Hongqi pode produzir veículos na Europa usando fábrica da Stellantis na Espanha

Hongqi avalia produzir na Espanha com apoio da Stellantis e Leapmotor A. Krivonosov

Hongqi, marca premium chinesa, negocia com Stellantis uso de fábrica em Zaragoza para produção na Europa. Parceria visa acelerar entrada no mercado europeu de veículos elétricos e híbridos.

A Hongqi, marca premium chinesa do grupo estatal FAW, está avaliando a possibilidade de iniciar a produção de veículos na Europa utilizando a fábrica da Stellantis na Espanha. As conversas envolvem a Leapmotor, empresa na qual ambas as partes já investiram e que serve como ponte tecnológica e industrial para a entrada em mercados estrangeiros.

Se um acordo for fechado, a Hongqi poderá evitar os custos de construir sua própria planta na União Europeia e agilizar a localização. A instalação em questão fica em Zaragoza, onde a Stellantis já planeja produzir modelos da Leapmotor. Isso cria uma infraestrutura pronta para expansão.

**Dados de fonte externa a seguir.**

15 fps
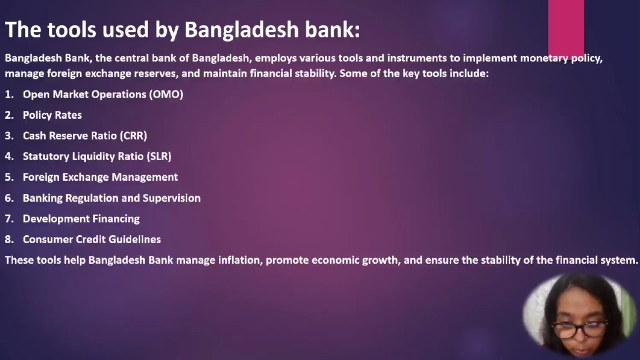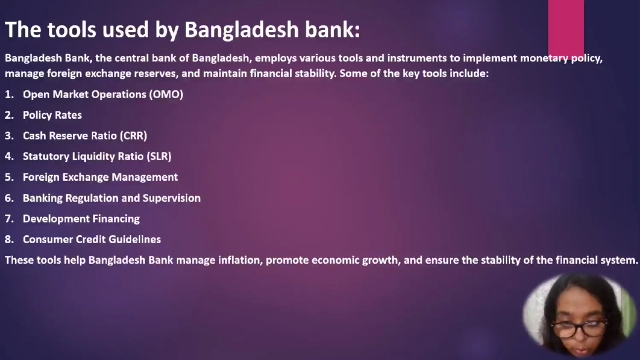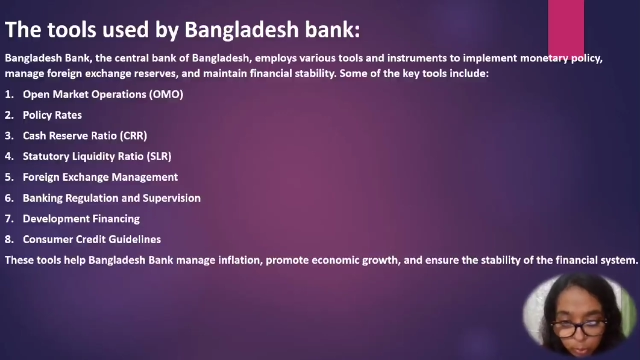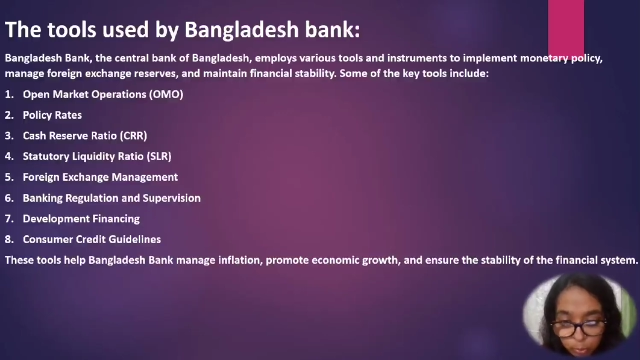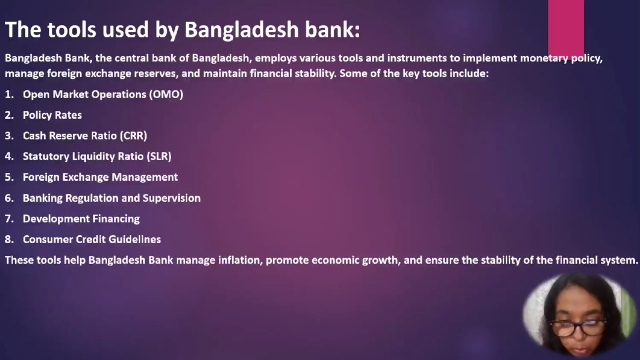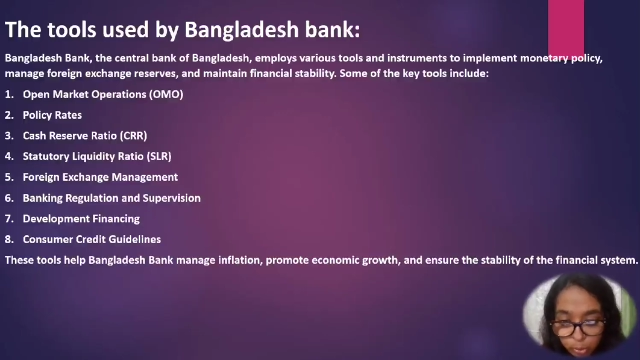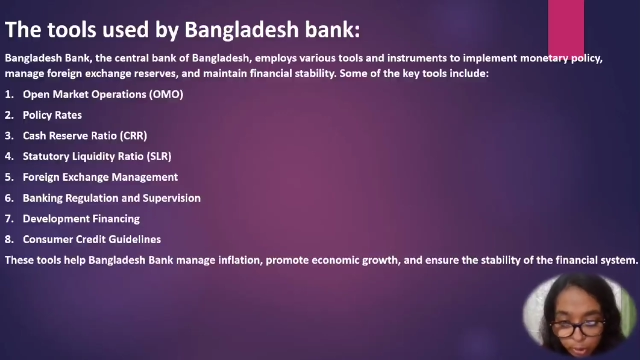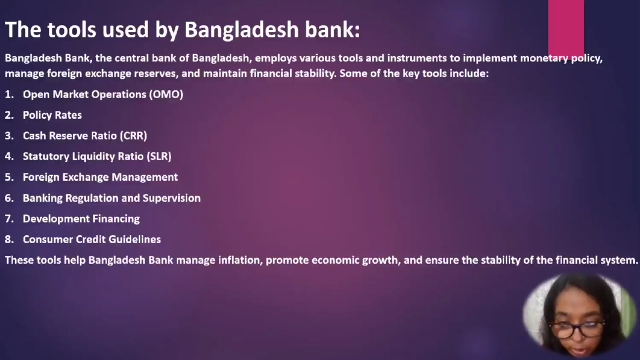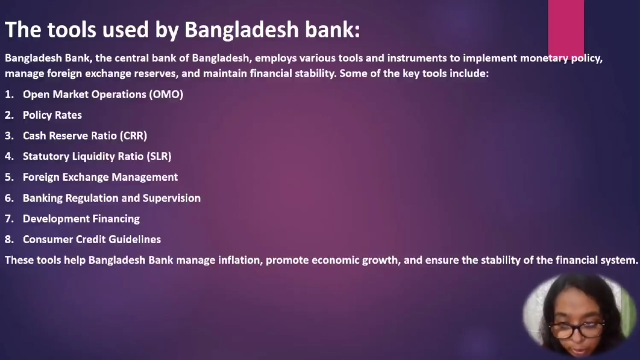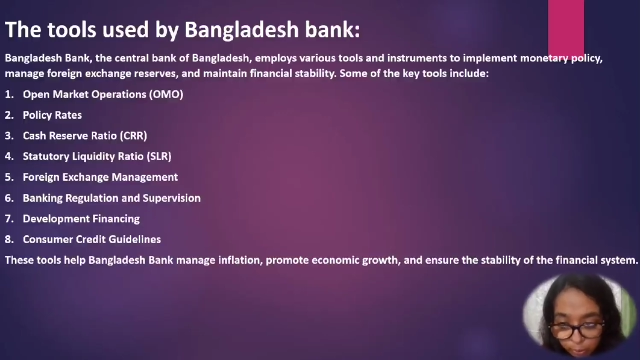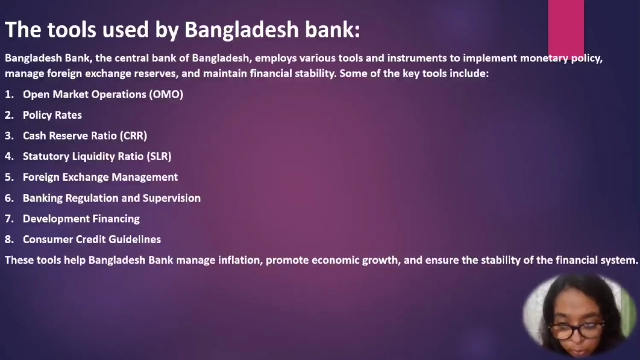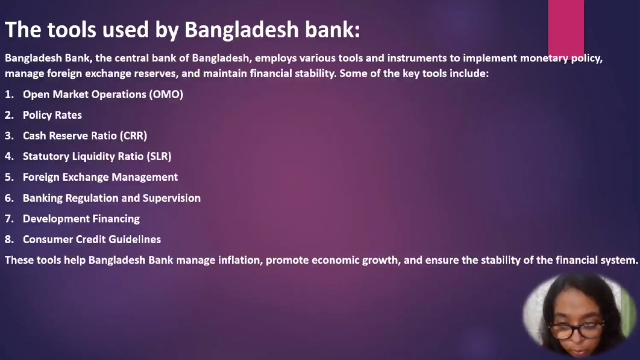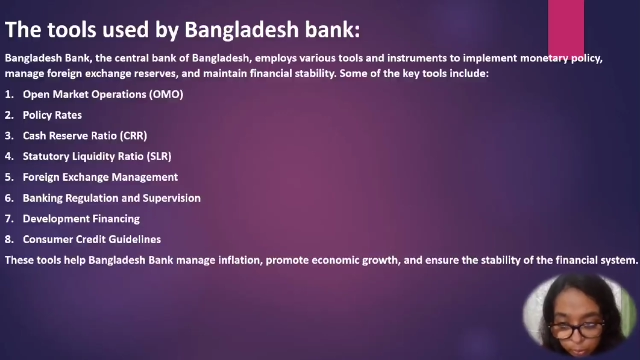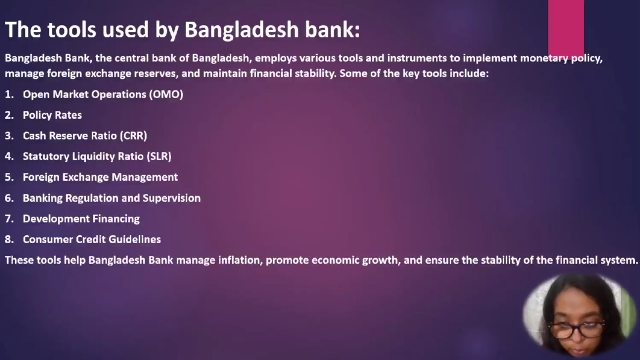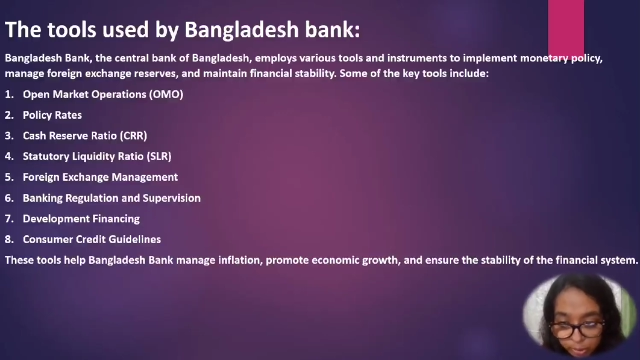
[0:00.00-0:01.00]
promote
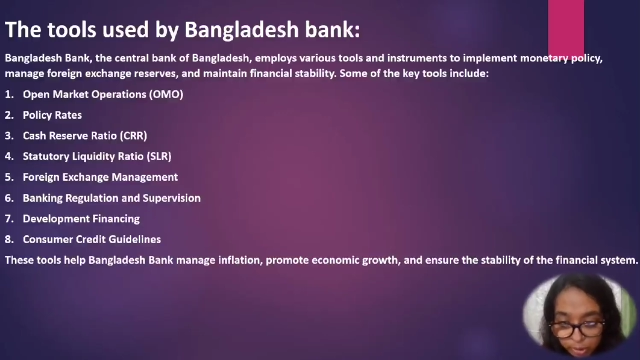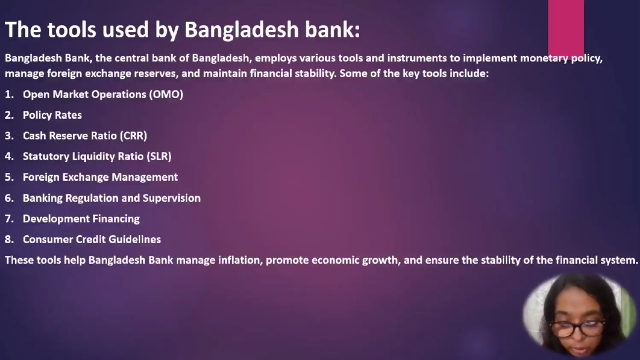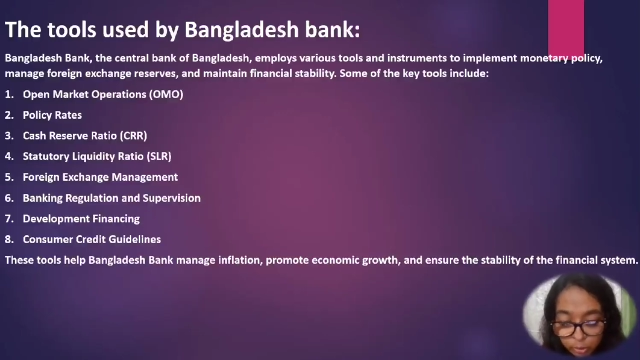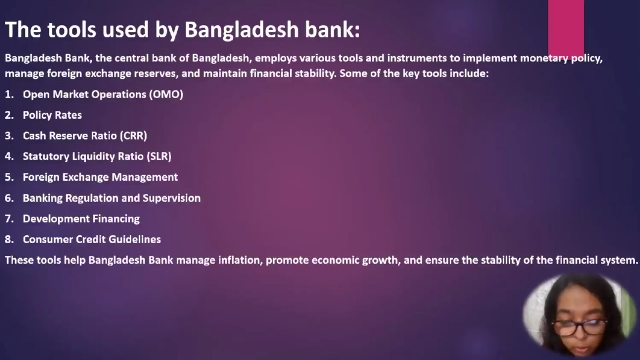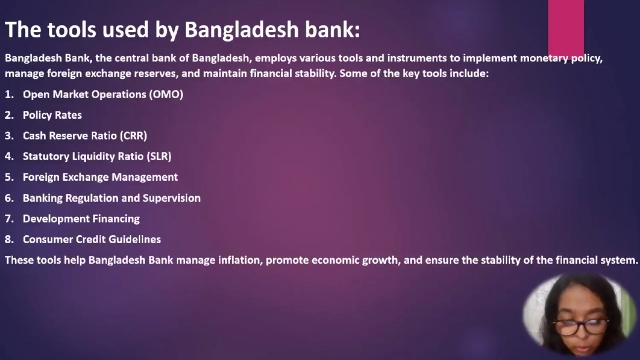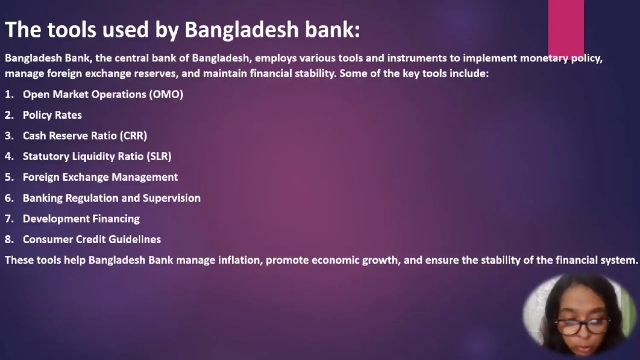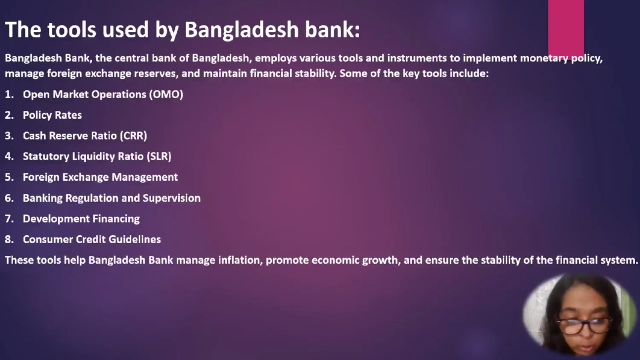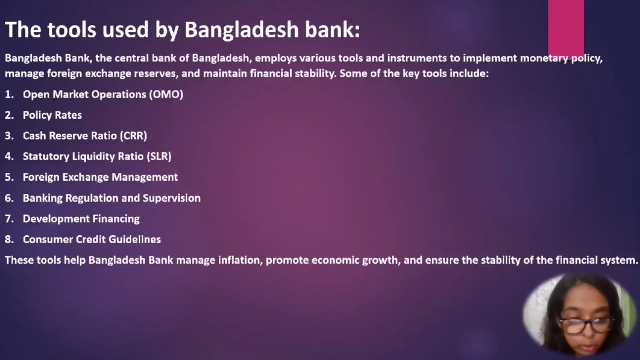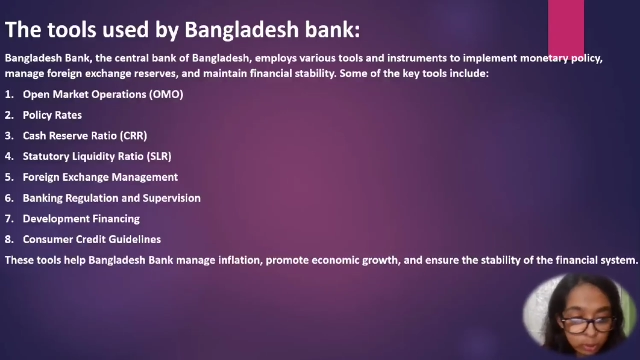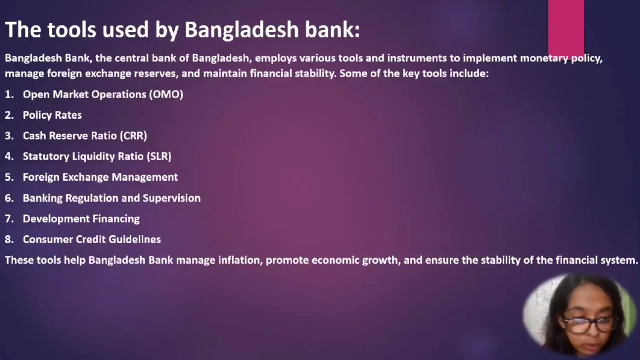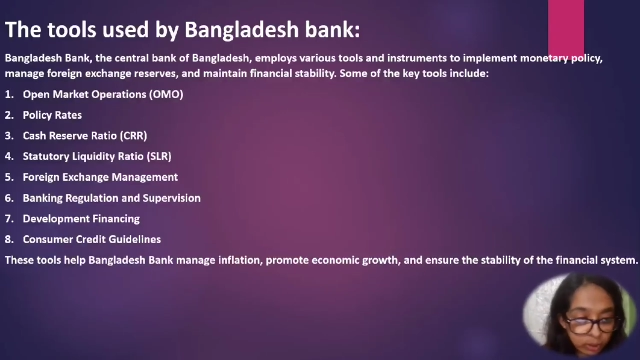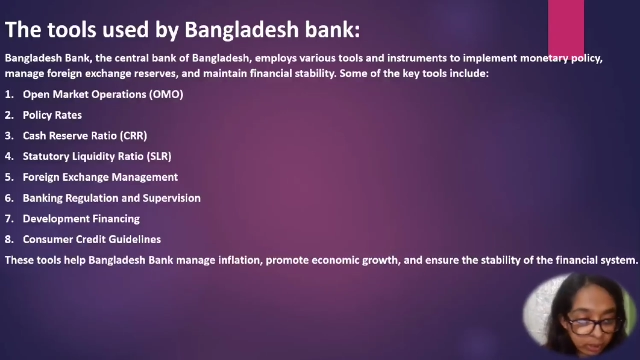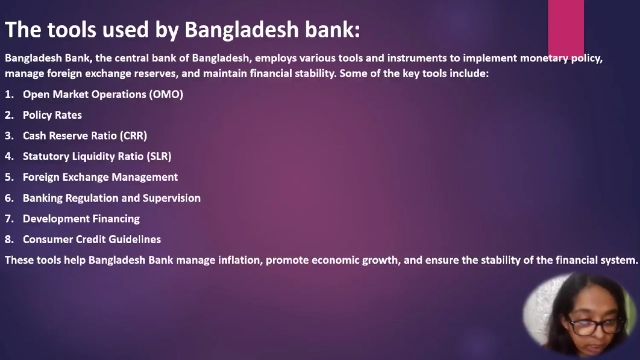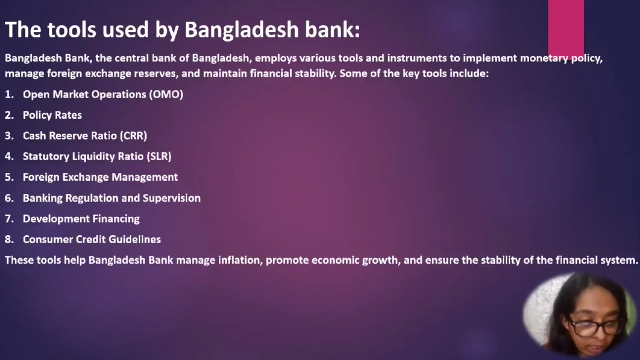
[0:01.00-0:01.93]
economic growth,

A estratégia parece pragmática: até 2028, a Hongqi pretende lançar mais de 15 modelos elétricos e híbridos na Europa e estar presente em pelo menos 25 países. A empresa também almeja vendas globais de 1 milhão de veículos por ano, com pelo menos 10% provenientes de mercados de exportação.

Entrar na Europa por meio da produção local também ajuda a minimizar o impacto de tarifas e restrições políticas. Paralelamente, a Hongqi avalia locais alternativos, incluindo Hong Kong, mas uma decisão final ainda não foi tomada.

Para a Stellantis, essas negociações fazem parte de uma estratégia mais ampla de cooperação com montadoras chinesas. O grupo já começou a promover modelos da Leapmotor fora da China e discute projetos conjuntos usando plataformas chinesas.

Na prática, isso representa um novo modelo de expansão: marcas chinesas estão entrando na Europa cada vez mais não de forma direta, mas por meio de parcerias com fabricantes locais. Isso acelera a entrada no mercado e intensifica a concorrência no segmento de veículos elétricos e híbridos, onde a pressão sobre as marcas europeias continua a crescer.